Assignment:
Without the pictures, set down exactly the lines from the one that contains "[12:30.63-12:31.63]" to the end of the entries, both included, and nothing besides.

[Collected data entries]
-=-=-=-=-

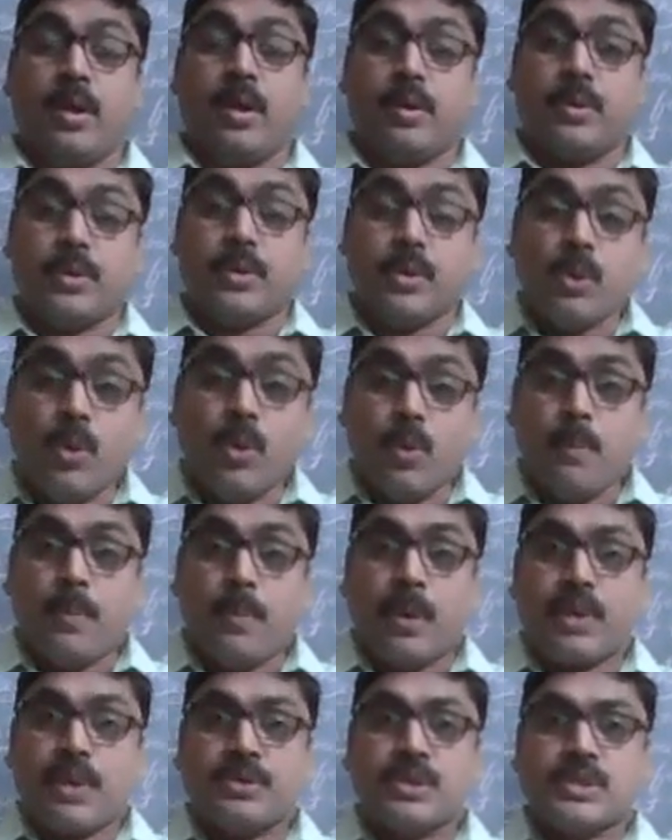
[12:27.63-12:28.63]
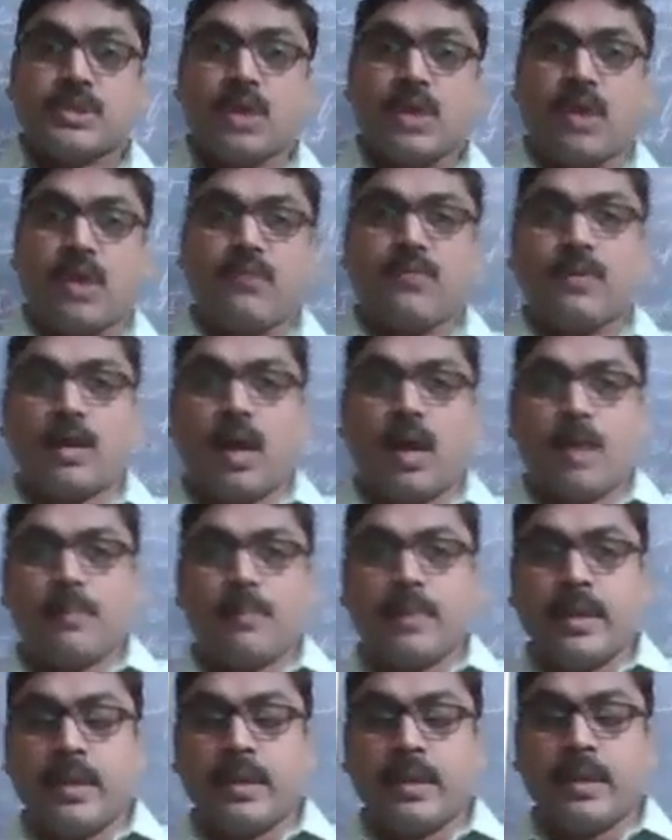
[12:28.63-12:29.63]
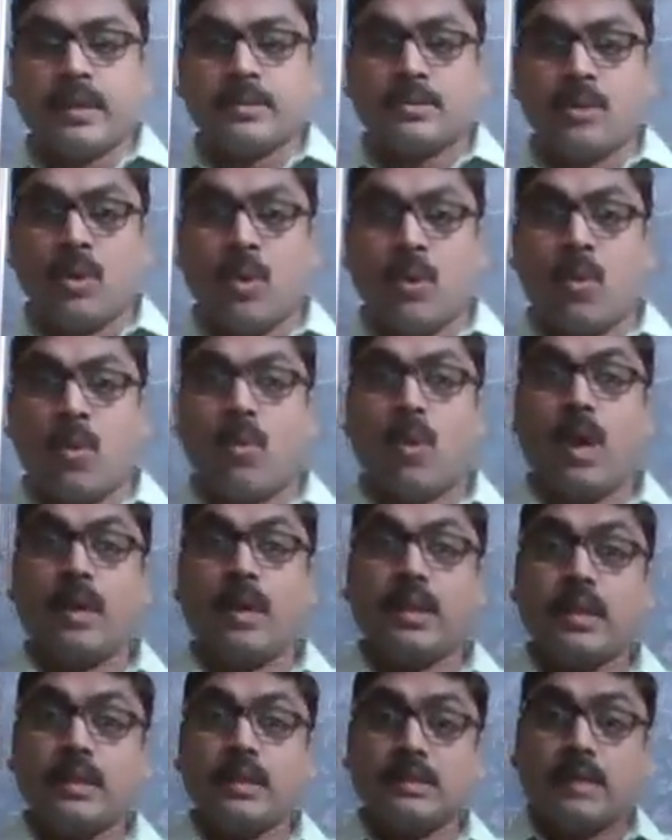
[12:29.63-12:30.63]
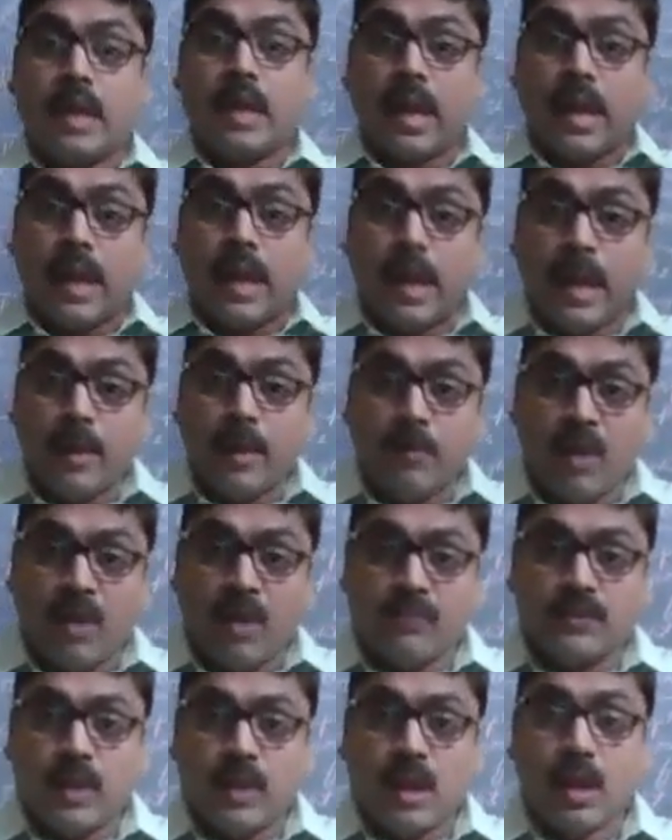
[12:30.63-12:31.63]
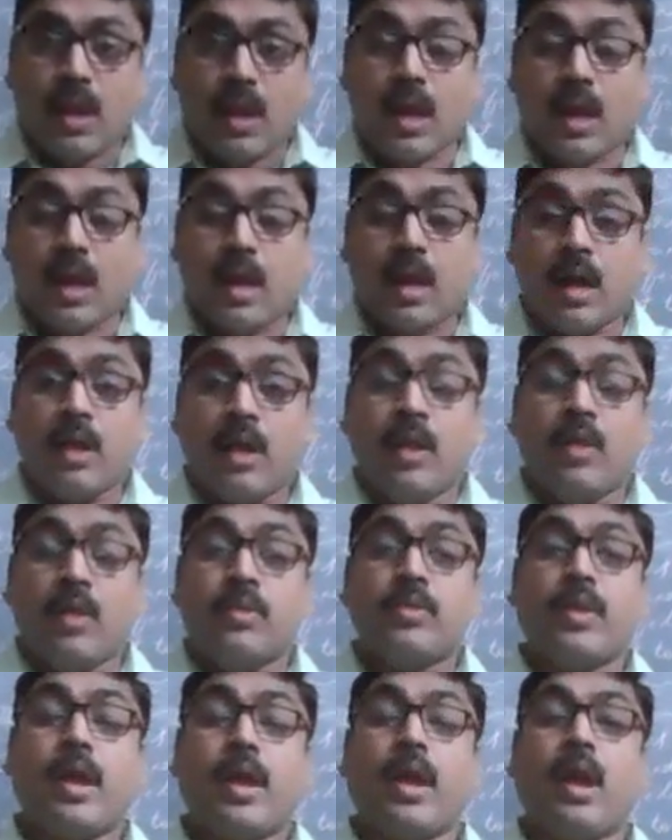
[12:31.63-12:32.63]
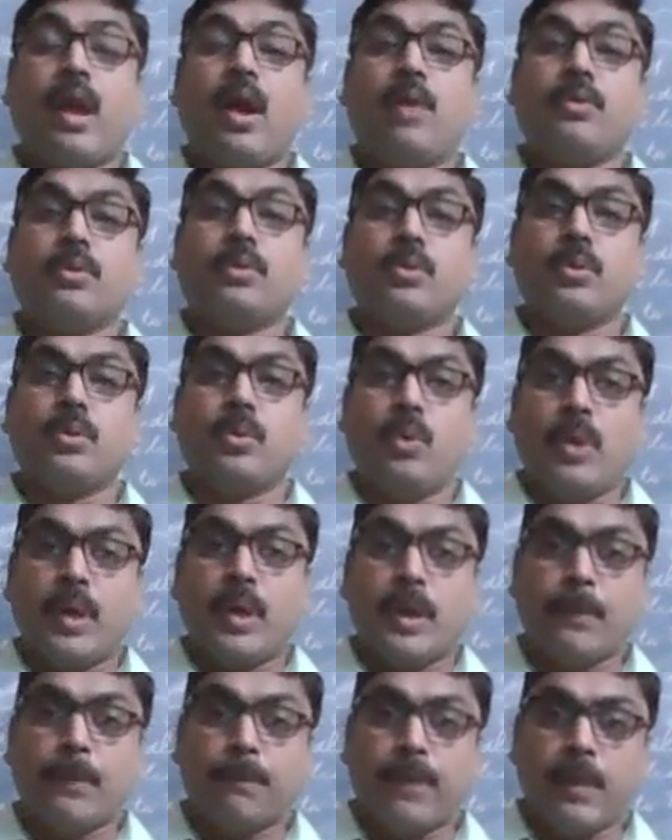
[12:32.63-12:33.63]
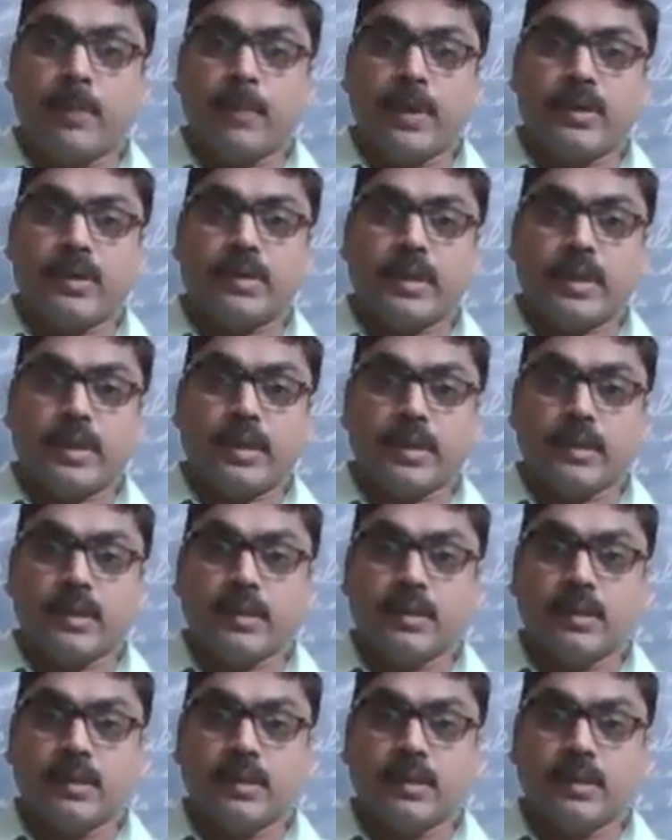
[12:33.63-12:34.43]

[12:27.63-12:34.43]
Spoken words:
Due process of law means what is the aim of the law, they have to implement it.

-=-=-=-=-

Written answer:
[12:30.63-12:31.63]
[12:31.63-12:32.63]
[12:32.63-12:33.63]
[12:33.63-12:34.43]

[12:27.63-12:34.43]
Spoken words:
Due process of law means what is the aim of the law, they have to implement it.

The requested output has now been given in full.